**Description of the task:** No pictures belong in the copy. Retype exactly, and only, the stretch of lines below from the one with "[1297.51-1298.51s]" through the one with "Lip reading: Wouldn't".

START Record set

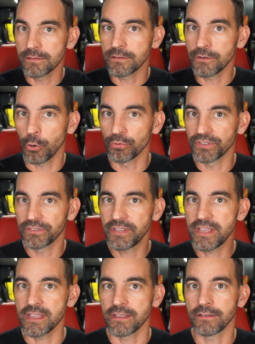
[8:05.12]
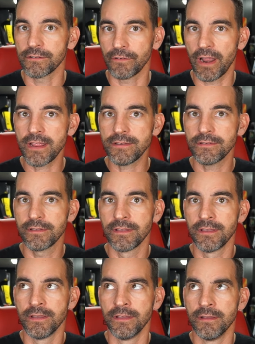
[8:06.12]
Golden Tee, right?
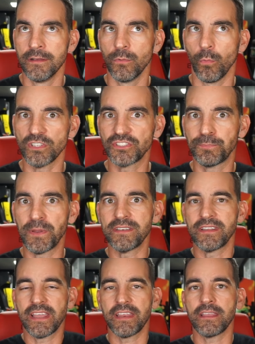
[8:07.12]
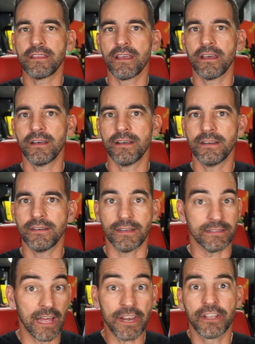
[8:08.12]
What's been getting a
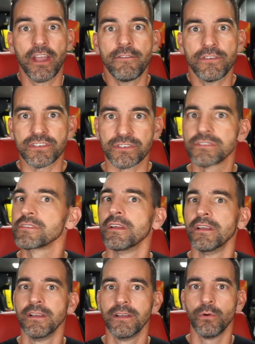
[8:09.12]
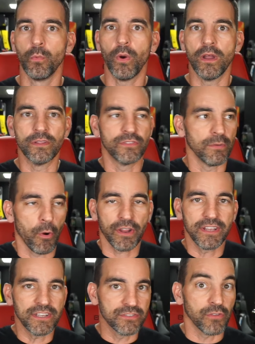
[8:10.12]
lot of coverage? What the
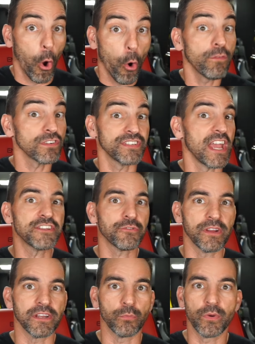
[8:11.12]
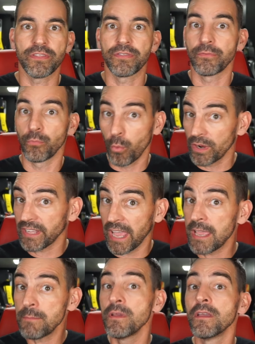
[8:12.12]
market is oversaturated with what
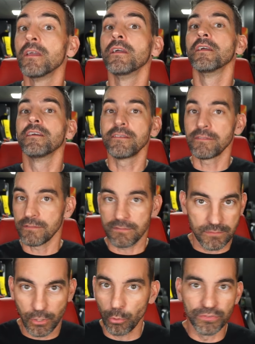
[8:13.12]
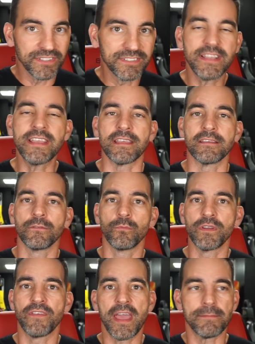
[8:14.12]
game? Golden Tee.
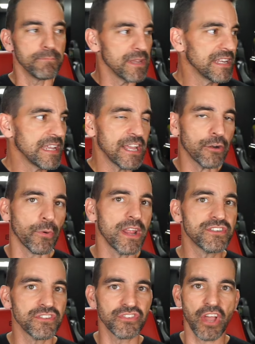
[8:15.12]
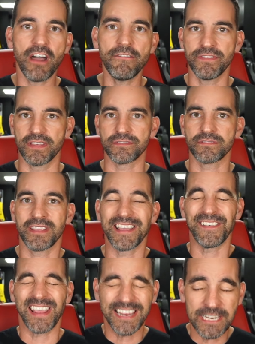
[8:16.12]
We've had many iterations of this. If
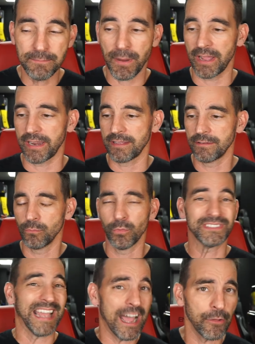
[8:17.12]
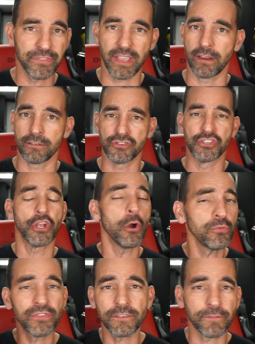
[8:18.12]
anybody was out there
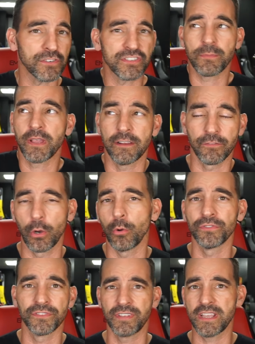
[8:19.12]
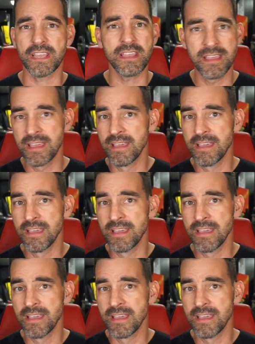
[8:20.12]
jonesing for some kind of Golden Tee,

END Record set
START Record set

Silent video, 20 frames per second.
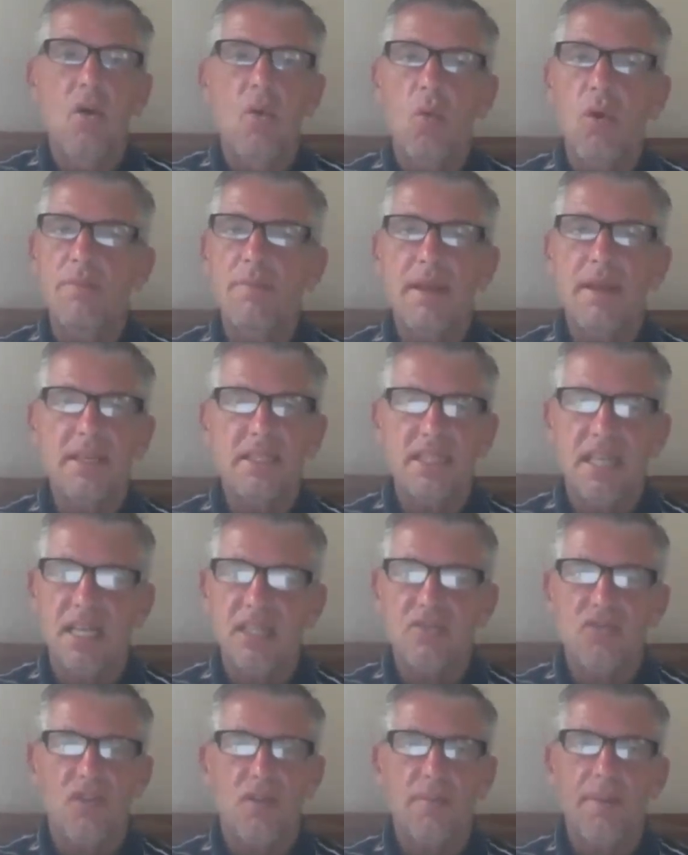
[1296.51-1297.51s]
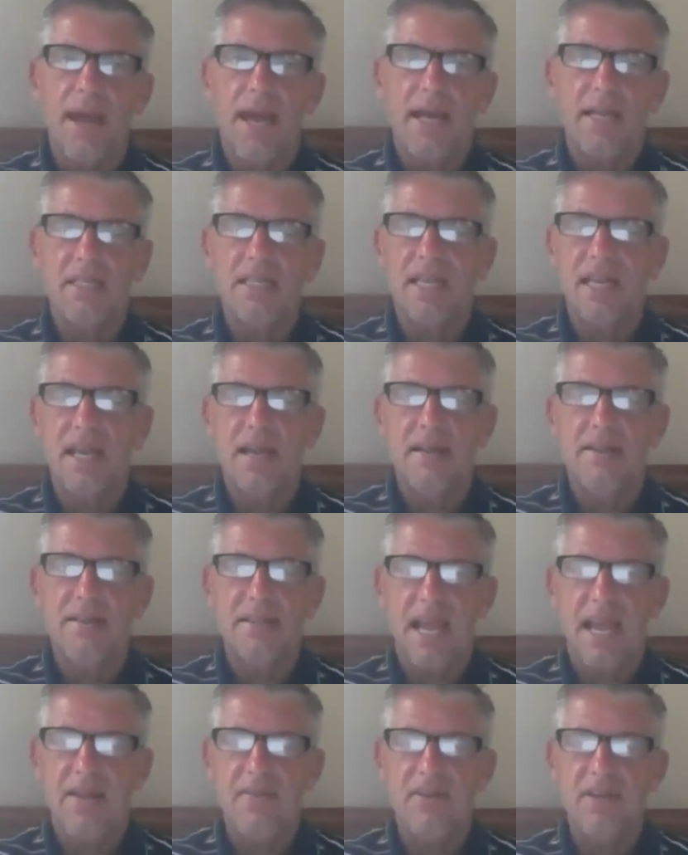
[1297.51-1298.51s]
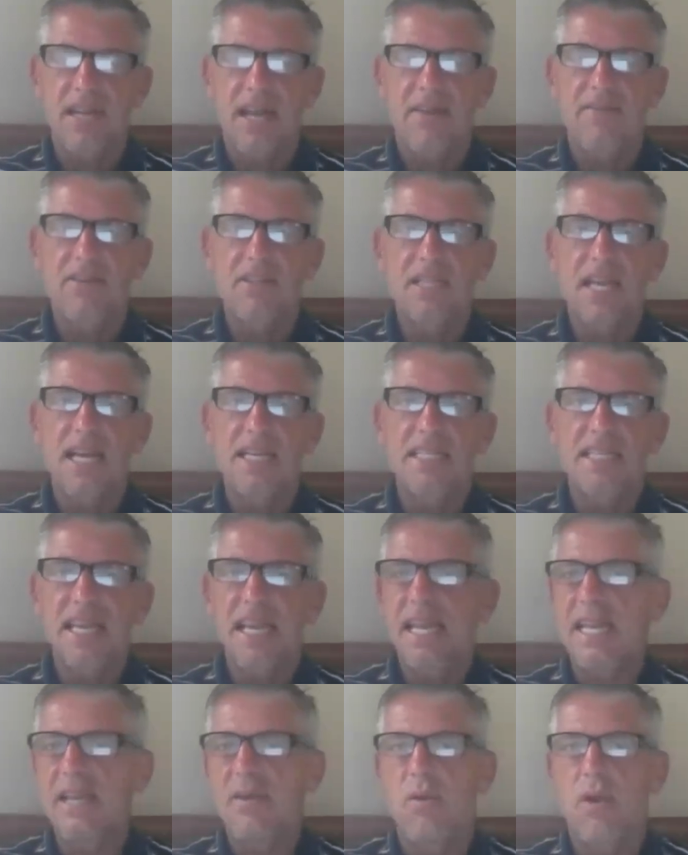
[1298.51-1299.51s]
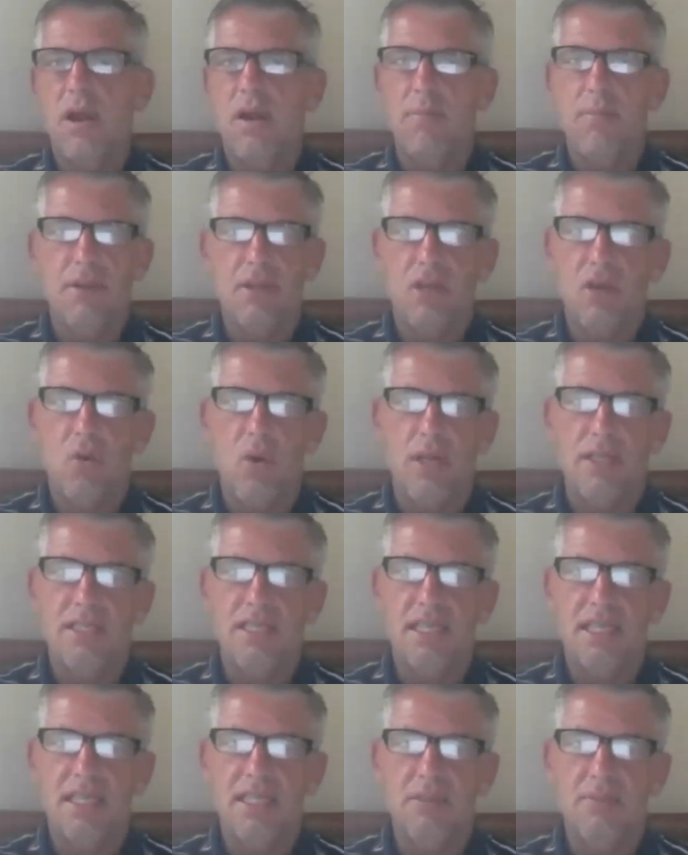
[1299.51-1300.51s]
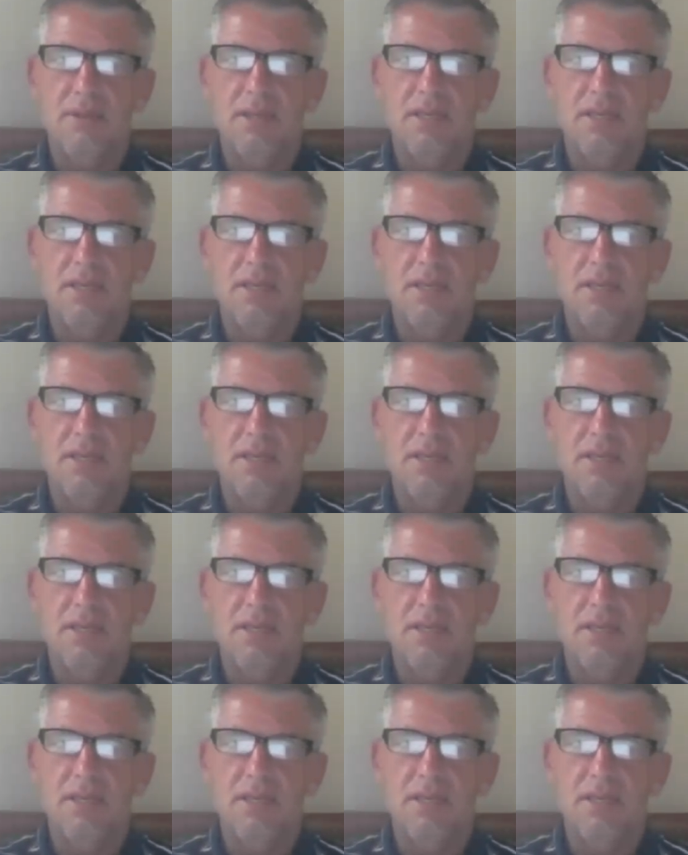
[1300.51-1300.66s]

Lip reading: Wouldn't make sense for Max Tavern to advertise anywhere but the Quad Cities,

END Record set

**Output for this task:**
[1297.51-1298.51s]
[1298.51-1299.51s]
[1299.51-1300.51s]
[1300.51-1300.66s]

Lip reading: Wouldn't make sense for Max Tavern to advertise anywhere but the Quad Cities,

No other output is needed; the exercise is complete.